The Anglo-Irish Treaty was further ratified for the Irish on 14 January 1922 by "a meeting summoned for the purpose [of approving the Treaty] of the members elected to sit in the House of Commons of Southern Ireland". The treaty, in specifying a "meeting of members", did not state that the treaty needed to be approved by the House of Commons of Southern Ireland as such. Hence, when that "meeting" was convened, it was convened by Arthur Griffith in his capacity as "Chairman of the Irish Delegation of Plenipotentiaries" (who had signed the Treaty). Notably, it was not convened by Viscount FitzAlan, the Lord Lieutenant of Ireland, who, by the Government of Ireland Act 1920, was the office-holder with the entitlement to convene a meeting of the House of Commons of Southern Ireland.

The Provisional Government established by the treaty was constituted on 14 January 1922 at the above-mentioned meeting of members of the Parliament elected for constituencies in Southern Ireland. It began office two days later when Michael Collins became Chairman of the Provisional Government. Collins assumed charge of Dublin Castle at a ceremony attended by Lord FitzAlan. The new government was not an institution of Southern Ireland as provided by the Government of Ireland Act. Instead, it was a government established by the Anglo-Irish Treaty, and was a necessary transitional entity before the establishment of the Irish Free State on 6 December 1922.

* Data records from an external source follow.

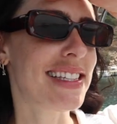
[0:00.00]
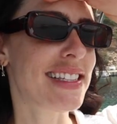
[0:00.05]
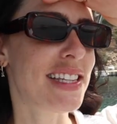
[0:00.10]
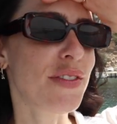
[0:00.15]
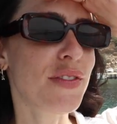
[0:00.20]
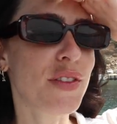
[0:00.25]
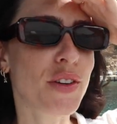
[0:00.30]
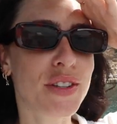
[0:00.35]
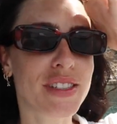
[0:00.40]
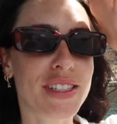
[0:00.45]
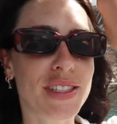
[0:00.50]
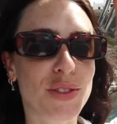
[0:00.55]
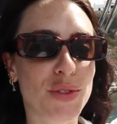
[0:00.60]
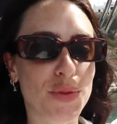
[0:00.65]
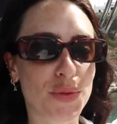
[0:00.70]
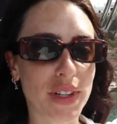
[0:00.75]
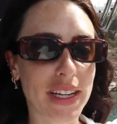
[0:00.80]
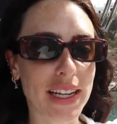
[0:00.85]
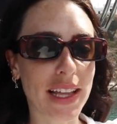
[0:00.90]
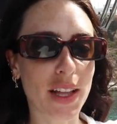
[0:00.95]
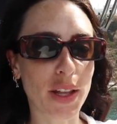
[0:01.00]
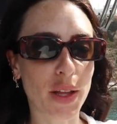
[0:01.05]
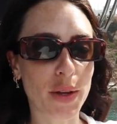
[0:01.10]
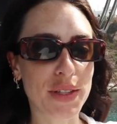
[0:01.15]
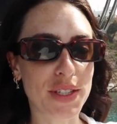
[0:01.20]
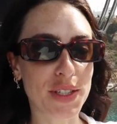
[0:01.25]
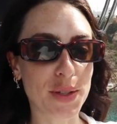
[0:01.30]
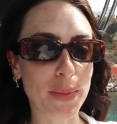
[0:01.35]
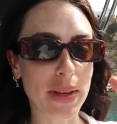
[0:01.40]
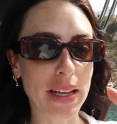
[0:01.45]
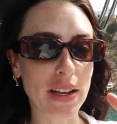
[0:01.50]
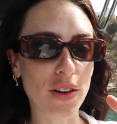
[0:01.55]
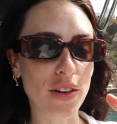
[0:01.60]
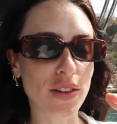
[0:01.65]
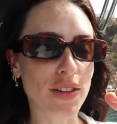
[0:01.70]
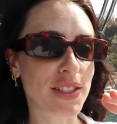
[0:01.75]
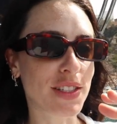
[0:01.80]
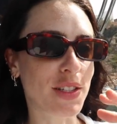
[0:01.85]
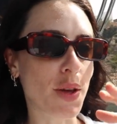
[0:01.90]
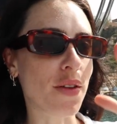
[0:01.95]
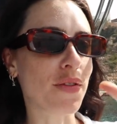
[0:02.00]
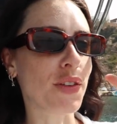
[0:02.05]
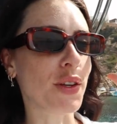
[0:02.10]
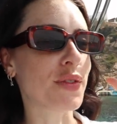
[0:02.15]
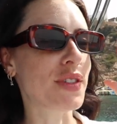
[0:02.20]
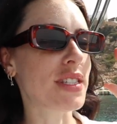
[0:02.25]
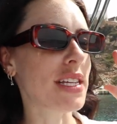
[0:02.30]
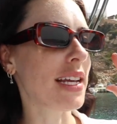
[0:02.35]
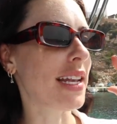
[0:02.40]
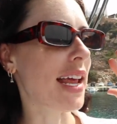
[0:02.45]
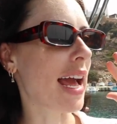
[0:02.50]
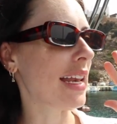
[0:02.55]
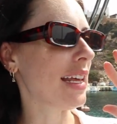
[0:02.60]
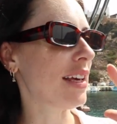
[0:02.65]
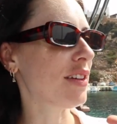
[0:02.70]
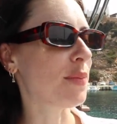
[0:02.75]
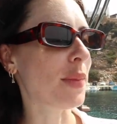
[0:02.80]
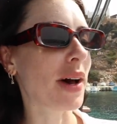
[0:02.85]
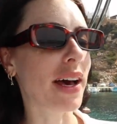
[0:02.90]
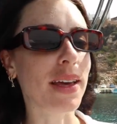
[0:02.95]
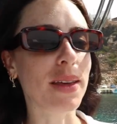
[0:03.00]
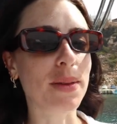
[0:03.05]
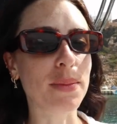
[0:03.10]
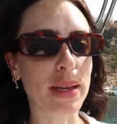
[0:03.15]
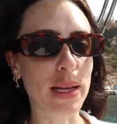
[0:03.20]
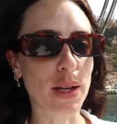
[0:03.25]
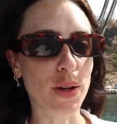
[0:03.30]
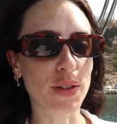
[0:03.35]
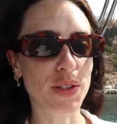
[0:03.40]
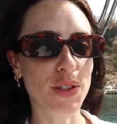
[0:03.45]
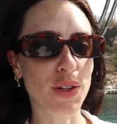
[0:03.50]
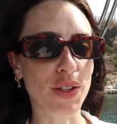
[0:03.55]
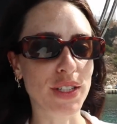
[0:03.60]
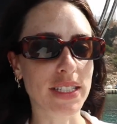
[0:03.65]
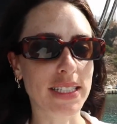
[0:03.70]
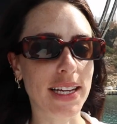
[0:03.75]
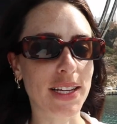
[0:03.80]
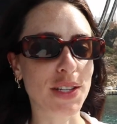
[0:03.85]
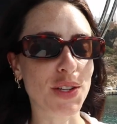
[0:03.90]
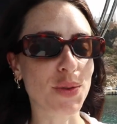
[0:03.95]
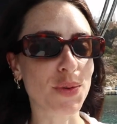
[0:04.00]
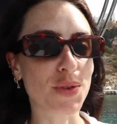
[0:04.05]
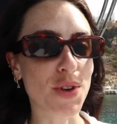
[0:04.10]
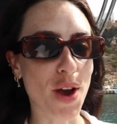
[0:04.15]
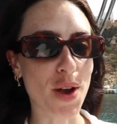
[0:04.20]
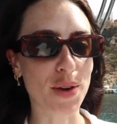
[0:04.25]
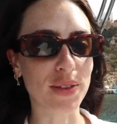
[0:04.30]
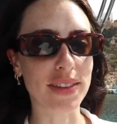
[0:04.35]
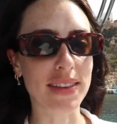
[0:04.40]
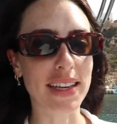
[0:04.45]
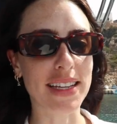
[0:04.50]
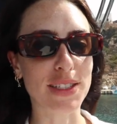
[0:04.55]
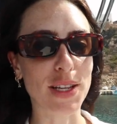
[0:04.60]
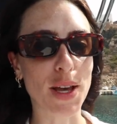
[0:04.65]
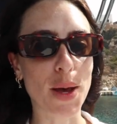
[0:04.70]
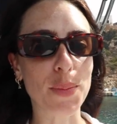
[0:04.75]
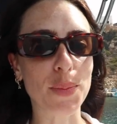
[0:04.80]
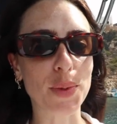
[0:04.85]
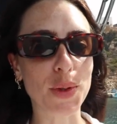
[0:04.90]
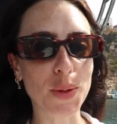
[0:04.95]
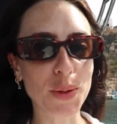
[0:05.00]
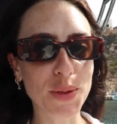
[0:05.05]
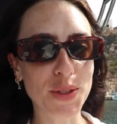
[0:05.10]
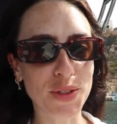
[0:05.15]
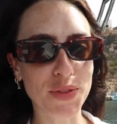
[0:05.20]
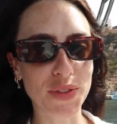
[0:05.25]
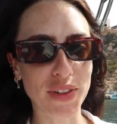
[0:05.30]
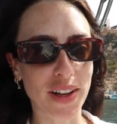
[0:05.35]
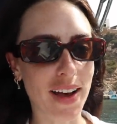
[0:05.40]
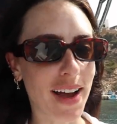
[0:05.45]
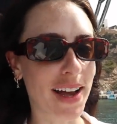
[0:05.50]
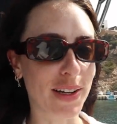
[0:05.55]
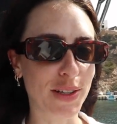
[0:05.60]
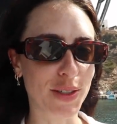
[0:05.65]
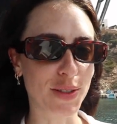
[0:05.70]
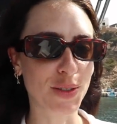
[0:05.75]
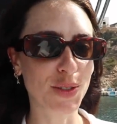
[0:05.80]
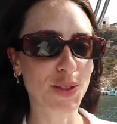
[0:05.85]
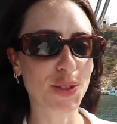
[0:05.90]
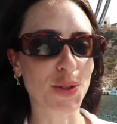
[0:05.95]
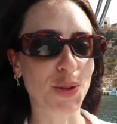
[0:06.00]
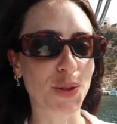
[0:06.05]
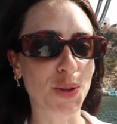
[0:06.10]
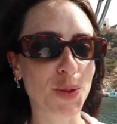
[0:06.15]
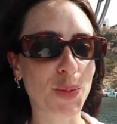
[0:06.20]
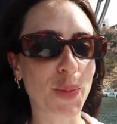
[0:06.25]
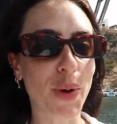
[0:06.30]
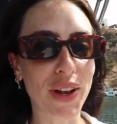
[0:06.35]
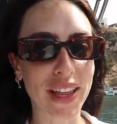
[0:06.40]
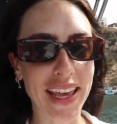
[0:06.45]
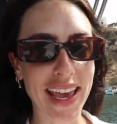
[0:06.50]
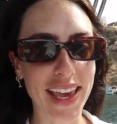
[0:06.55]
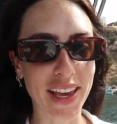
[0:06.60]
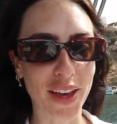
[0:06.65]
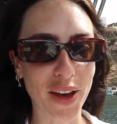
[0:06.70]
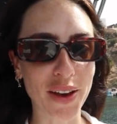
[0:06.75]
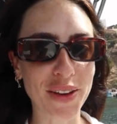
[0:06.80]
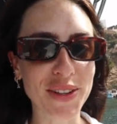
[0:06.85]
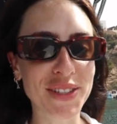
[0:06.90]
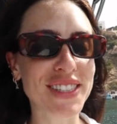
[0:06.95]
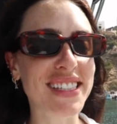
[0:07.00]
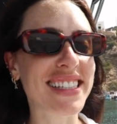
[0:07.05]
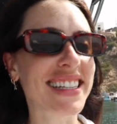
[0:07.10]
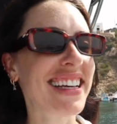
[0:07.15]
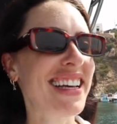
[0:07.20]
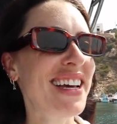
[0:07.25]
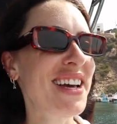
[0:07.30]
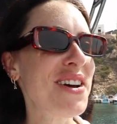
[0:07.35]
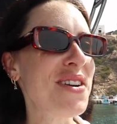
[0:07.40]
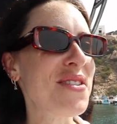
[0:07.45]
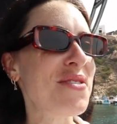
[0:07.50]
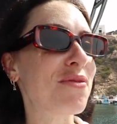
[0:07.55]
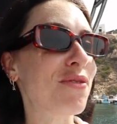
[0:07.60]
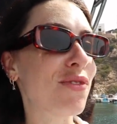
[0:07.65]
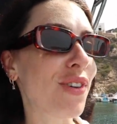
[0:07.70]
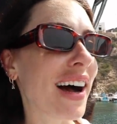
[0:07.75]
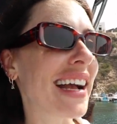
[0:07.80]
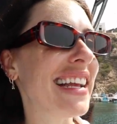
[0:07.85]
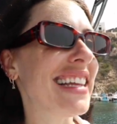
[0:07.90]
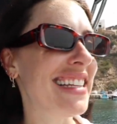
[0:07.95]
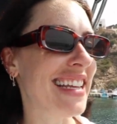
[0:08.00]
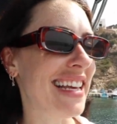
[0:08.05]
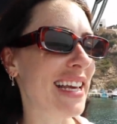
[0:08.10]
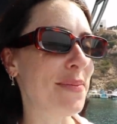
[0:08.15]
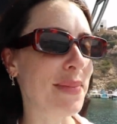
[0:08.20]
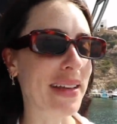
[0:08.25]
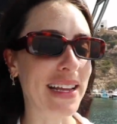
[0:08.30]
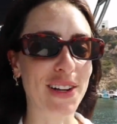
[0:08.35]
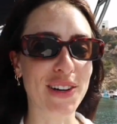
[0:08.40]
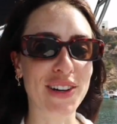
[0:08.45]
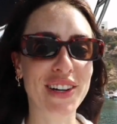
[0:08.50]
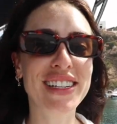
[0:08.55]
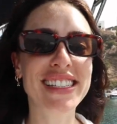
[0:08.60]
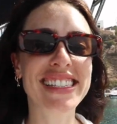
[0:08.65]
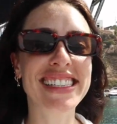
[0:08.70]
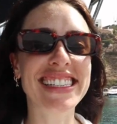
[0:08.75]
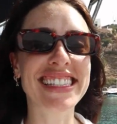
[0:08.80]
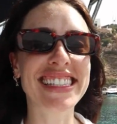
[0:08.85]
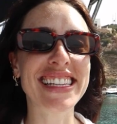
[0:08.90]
Sifnos is really close to Milos, so if you've seen any of my Milos content, you'll know that there's a beautiful island called Polyegos right near Milos.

Southern Ireland was self-governing but was not a sovereign state. Its constitutional nature derived from the Acts of Union, two complementary acts, one passed by the Parliament of Great Britain, the other by the Parliament of Ireland.

On 27 May 1922 (some months before the establishment of the Irish Free State), Lord FitzAlan, as Lord Lieutenant of Ireland, in accordance with the Irish Free State (Agreement) Act 1922, dissolved the Parliament of Southern Ireland and by proclamation called "a Parliament to be known as and styled the Provisional Parliament". From that date, the Parliament of Southern Ireland ceased to exist. With the establishment of the Irish Free State on 6 December 1922 by the terms of the treaty, Southern Ireland ceased to exist.